Una capital del Eje
Durante años habría jurado haber visto un águila nazi de piedra, incrustada en la fachada de la antigua Radio España, sobre el café Moka de La Rambla. Aunque jamás existió tal cosa, esa imagen bastarda era tan nítida que pasó a engrosar mis recuerdos de la ciudad de la década de 1960. No obstante, alucinaciones aparte, sí existió una ciudad sometida a símbolos similares.
Desde su inicio, el fascismo español había hecho gala de una adhesión sin fisuras a los dictadores de Alemania e Italia, aprecio que fue muy visible en los primeros años de la posguerra. Sólo habían pasado cuatro meses desde la ocupación de Barcelona -en 1939- cuando el cine Savoy estrenaba El flecha Quex, película propagandística de las Juventudes Hitlerianas. Y poco después, el puerto se engalanaba pomposamente para recibir al conde Ciano, yerno y ministrísimo de Mussolini. Aunque decoración tan bizarra sólo fue un aperitivo para la orgía de esvásticas que se vivió en La Rambla -en octubre de 1940-, con la visita del jefe de las SS, Heinrich Himmler. El jerarca nazi visitó el Pueblo Español de Montjuïc, fue aclamado desde un balcón del hotel Ritz y cenó en el ayuntamiento, con la Guardia Urbana rindiéndole honores. Tanto entusiasmo también encontró lugar en el callejero. A las dos avenidas de Roma y Berlín se les añadieron las calles del Berlinés y de Tokio (no confundir con la actual, que data de 1955). A su vez, en Montjuïc apareció la avenida de la División Azul, y en la Diagonal se inauguró un monolito dedicado a la Legión Cóndor.

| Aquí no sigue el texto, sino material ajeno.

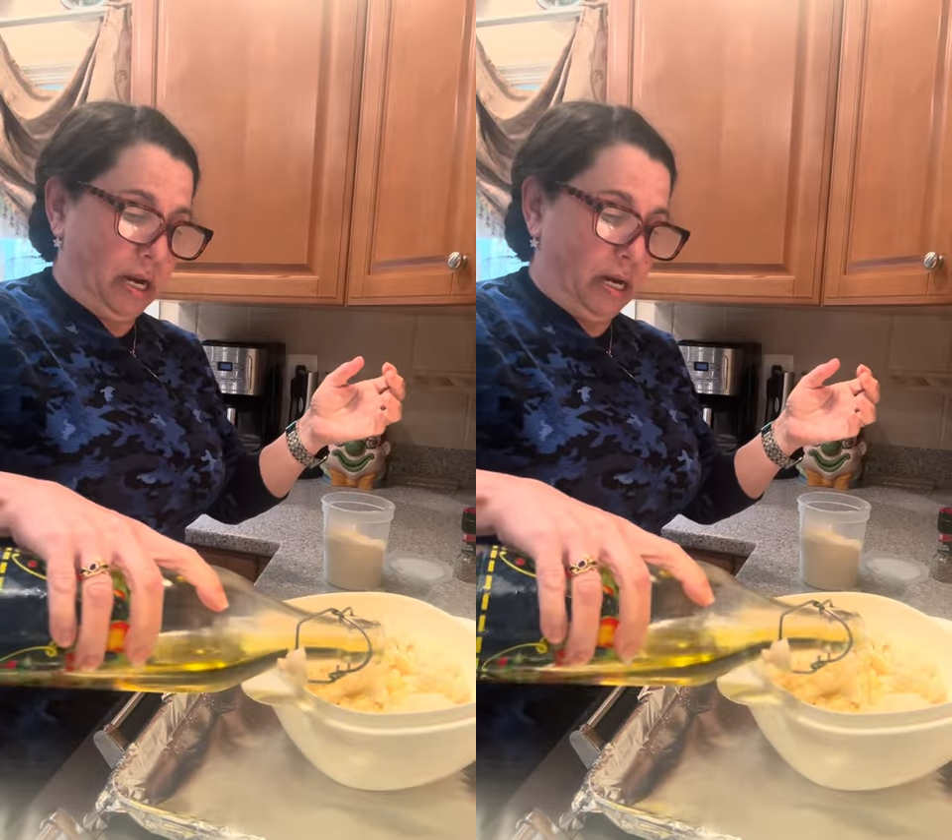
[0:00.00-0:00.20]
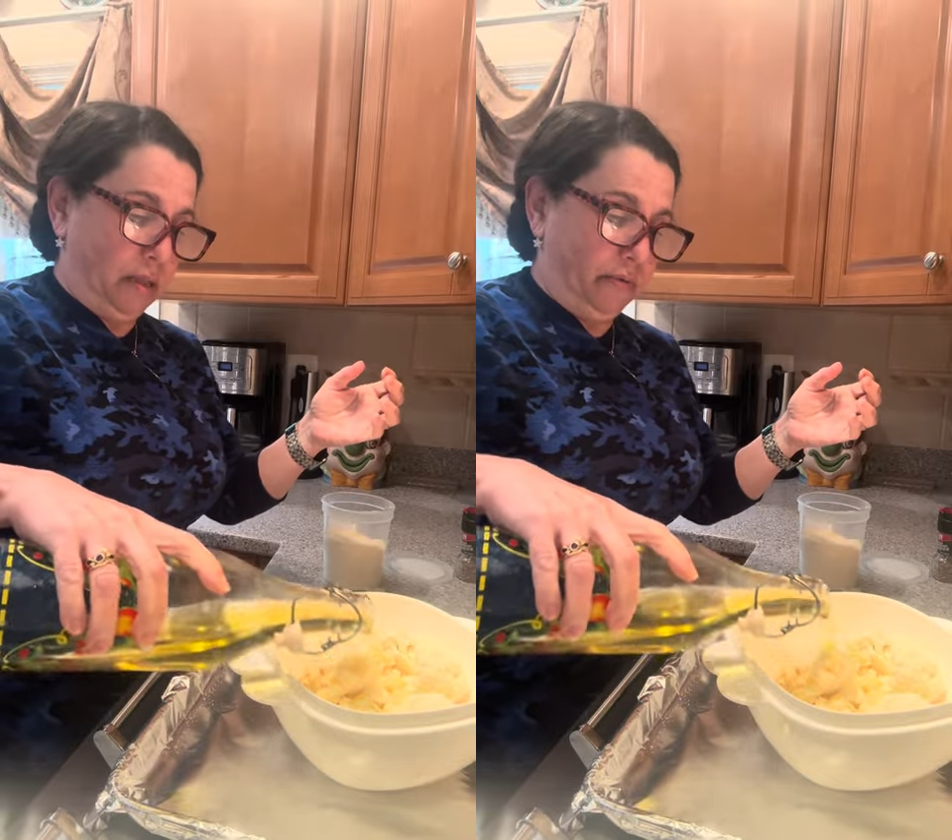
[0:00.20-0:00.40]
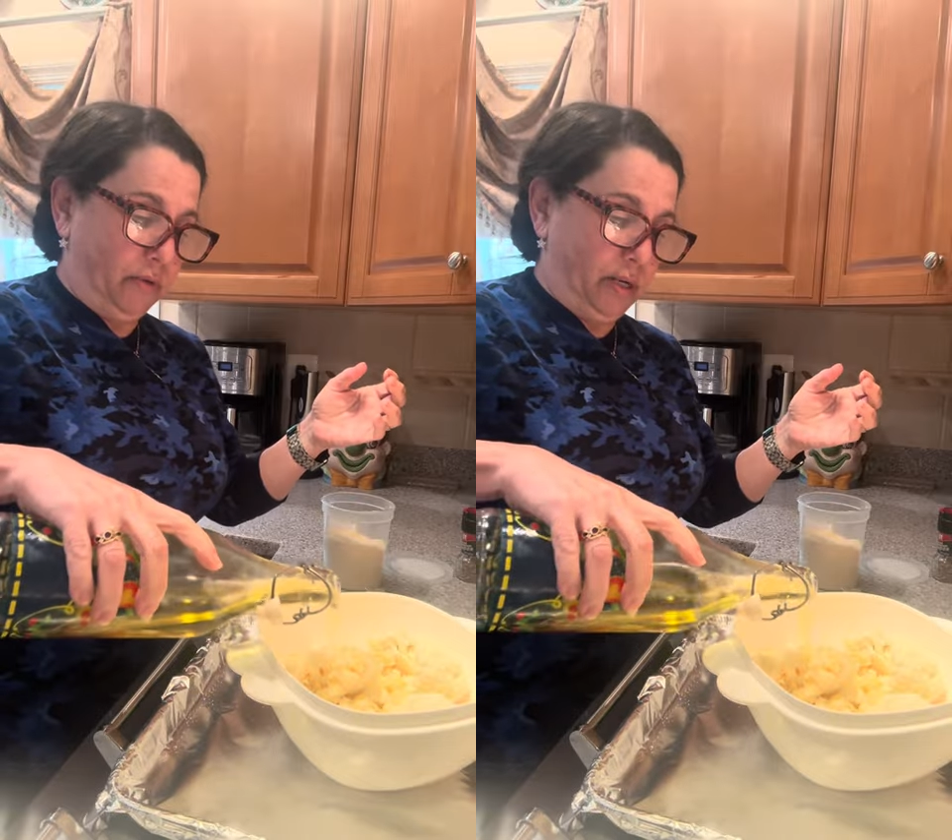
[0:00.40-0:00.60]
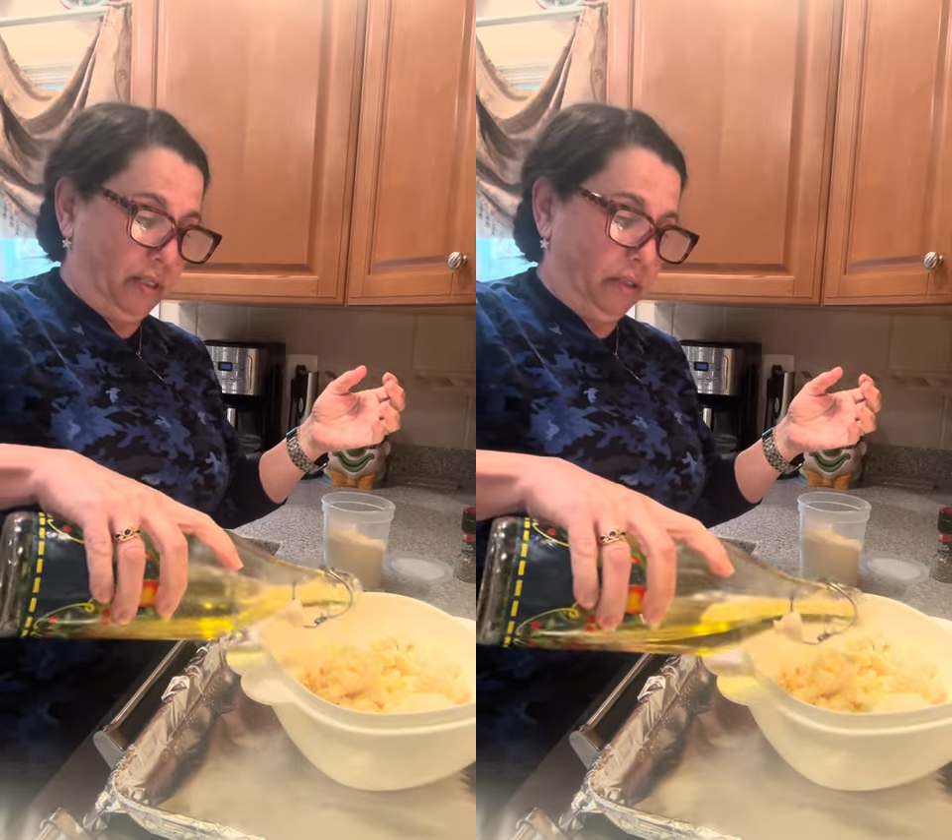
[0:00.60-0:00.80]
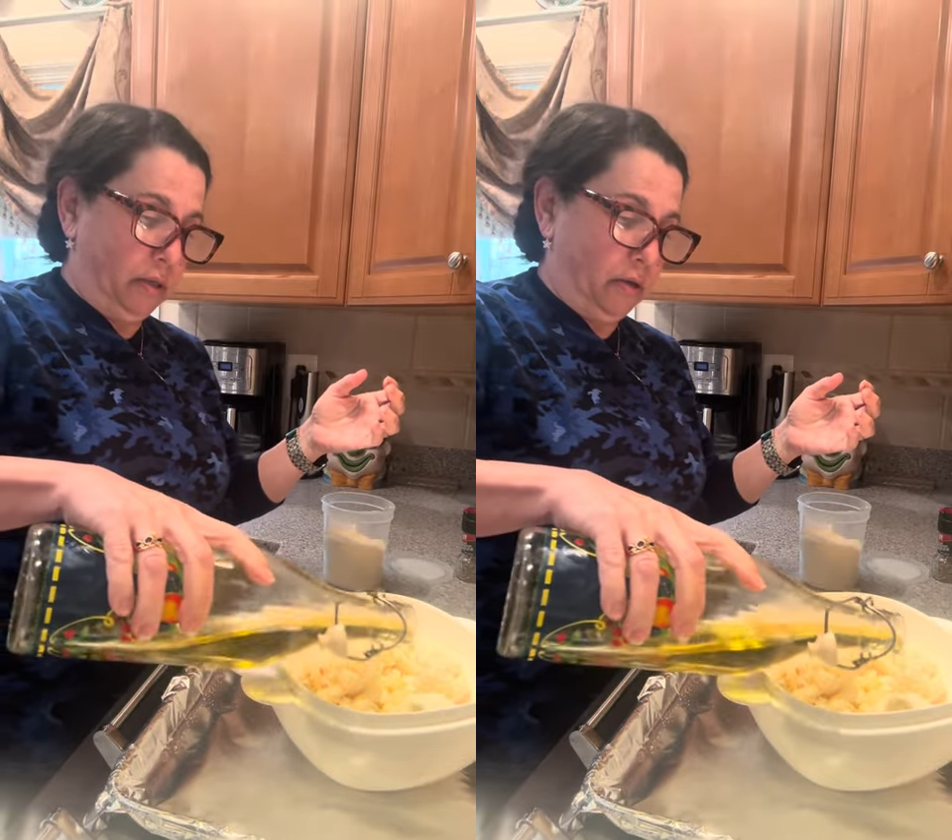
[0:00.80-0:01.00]
olive
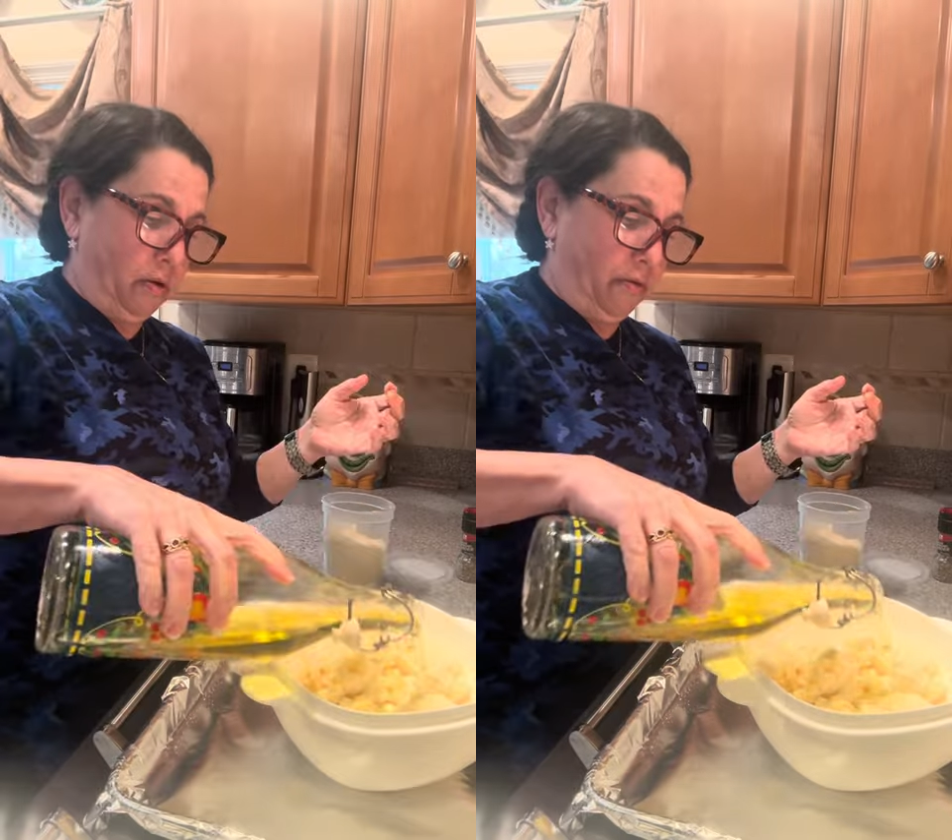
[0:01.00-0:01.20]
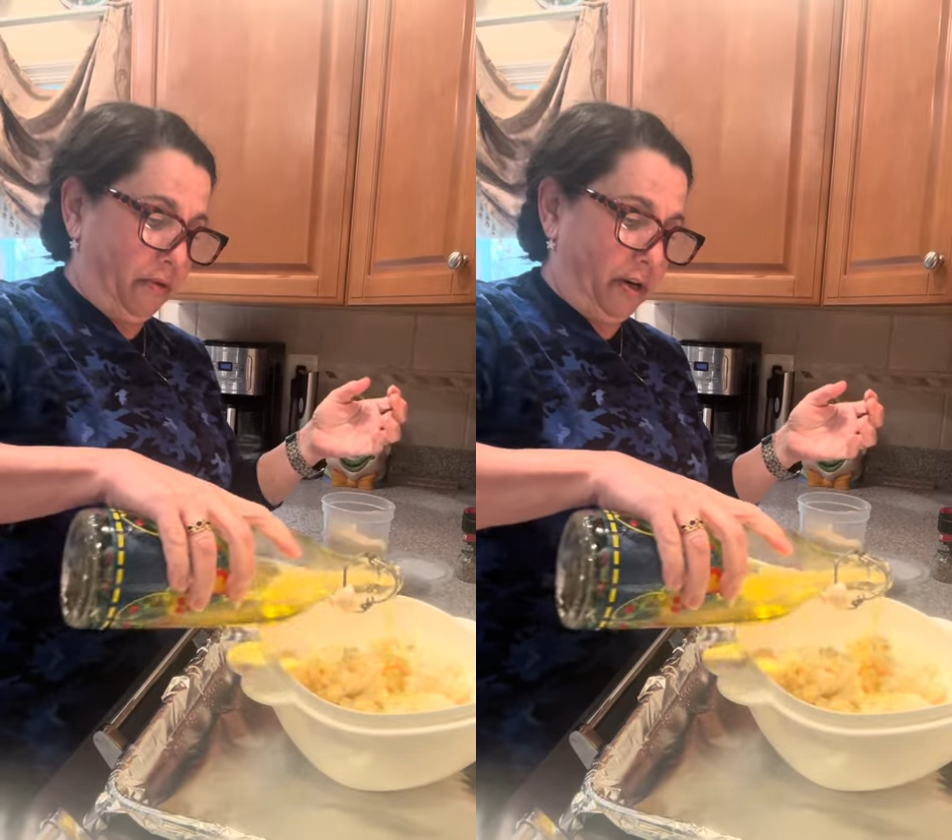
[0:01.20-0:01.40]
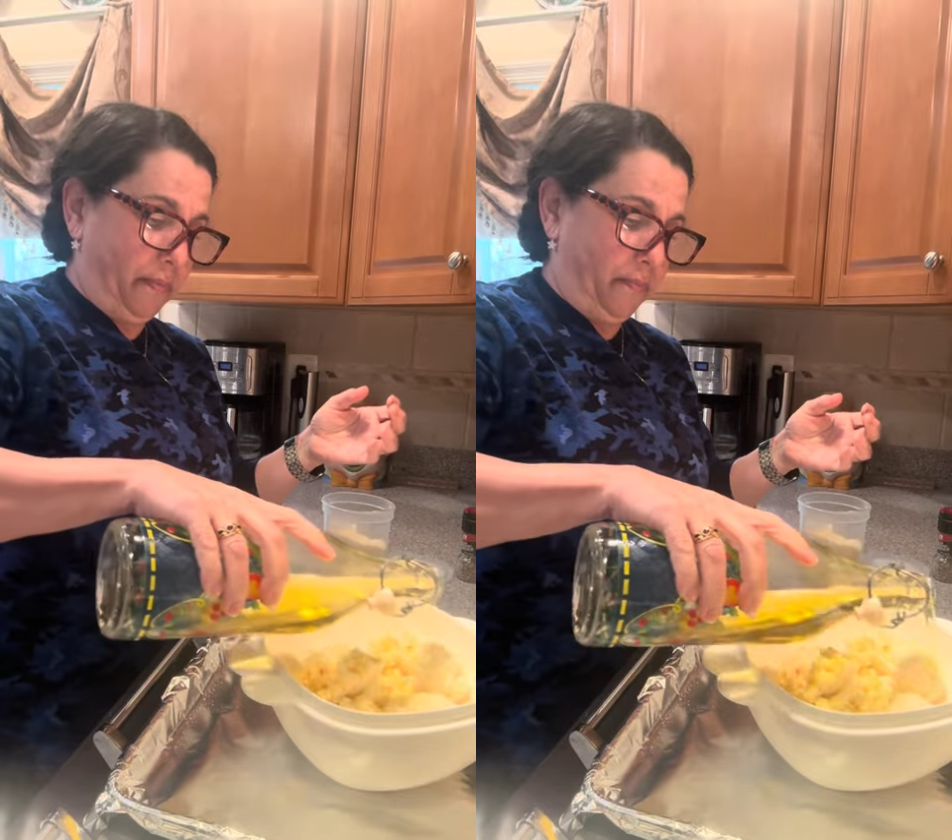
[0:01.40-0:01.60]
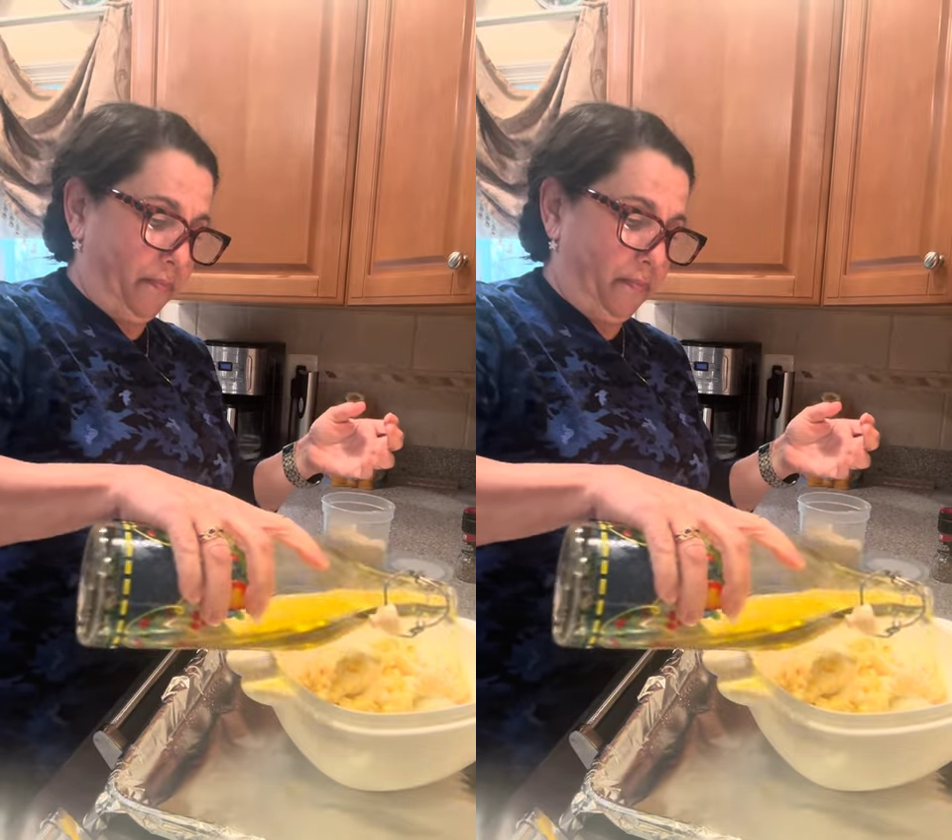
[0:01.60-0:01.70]
oil over it.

En aquellos días, la presencia de la comunidad germana era muy notoria. Guardaba su dinero en el Banco de Alemania de la plaza de Catalunya. Llevaba a sus hijos al Colegio Alemán de la calle de Moià, donde se celebraba el cumpleaños de Hitler cada mes de abril. Y organizaba actos del partido en el cine Victoria, en el Palau de la Música y en la Escuela Industrial, donde la sección local de las Juventudes Hitlerianas llegó a ofrecer una demostración deportiva. Los ciudadanos del III Reich frecuentaban los Almacenes Alemanes, de la calle de Pelayo. Libros y revistas -como Signal y Deutsche Warte- podían adquirirlas en la Casa Alemana de la calle de Aragón, o en la Librería Alemana de la Rambla de Catalunya. Para comer preferían el restaurante Otto Lutz, en la calle de Mallorca. Se tomaban sus copas en la terraza del Sandor, todavía en pie, en la plaza de Calvo Sotelo -¡perdón, de Francesc Macià!-. Y de noche, locales como La jungla y el Cádiz, en la calle de Santa Mónica, permitían trasnochar a los numerosos espías que pululaban por la ciudad; una vasta red dirigida por el cónsul Ressenberg y por el jefe de la Gestapo barcelonesa -Ernst Hammes-, que llegaron a montar una emisora clandestina en la Bonanova y un puerto de aprovisionamiento de submarinos en El Prat del Llobregat.
Hasta que, un buen día, la prensa dejó de dar noticias del führer. El régimen comenzaba a sentir muy poco entusiasmo por la causa germana. En un vano intento por recuperar la relación, Hitler le regaló un elefante a Barcelona, ganado al póquer por el mariscal Rommel a un general italiano. Aunque en 1944, el famélico animal -de nombre Perla- llegó a nuestra ciudad huyendo de los bombardeos sobre Berlín. Las fuerzas del Eje se desvanecían ante la ofensiva aliada, mientras Franco disimulaba sus filias y recordaba al mundo su supuesta neutralidad. Era mucho lo que ahora tenía que ocultar, aunque tampoco se dio mucha prisa. En 1945, la calle de Tokio pasó a llamarse de Manila y los Almacenes Alemanes se convirtieron en Almacenes Capitol, para desaparecer en 1980. El mismo año que, finalmente, fue retirado el monolito dedicado a la Legión Cóndor.